= Oracle Cloud File System =

Storage cluster management software

Oracle Cloud File System (CloudFS) is a storage management suite developed by Oracle Corporation. CloudFS consists of a cluster file system called ASM Cluster File System (ACFS), and a cluster volume manager called ASM Dynamic Volume Manager (ADVM) initially released in August 2007.

== Features ==

ACFS is a standard-based POSIX (Linux, UNIX) and Windows cluster file system with full cluster-wide file and memory mapped I/O cache coherency and file locking. ACFS provides direct I/O for Oracle database I/O workloads. ACFS implements indirect I/O however for general purpose files that typically perform small I/O for better response time. CloudFS is designed to scale to billions of files and supports very large file and file systems sizes (up to exabytes of storage).

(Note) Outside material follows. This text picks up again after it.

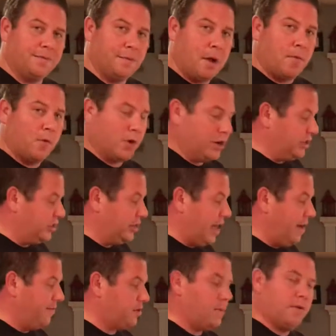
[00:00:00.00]
Remember, we're gonna
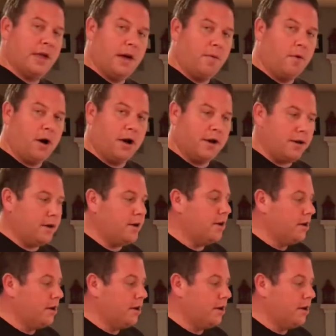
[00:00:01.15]
save some of that water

CloudFS is built on top of Oracle Automatic Storage Management (ASM) and Oracle clustering technologies to provide cluster volume and file services to clients. ADVM and ACFS leverage ASM striping, mirroring and automatic I/O rebalancing features to manage volumes that are dynamically resizable.

Starting with the latest release in Oracle Database 12c, ACFS supports Oracle database files as well as general purpose files.

ACFS supports space efficient read-write snapshots, asynchronous file system replication, tagging for aggregate operations, fine grain security and encryption for higher security.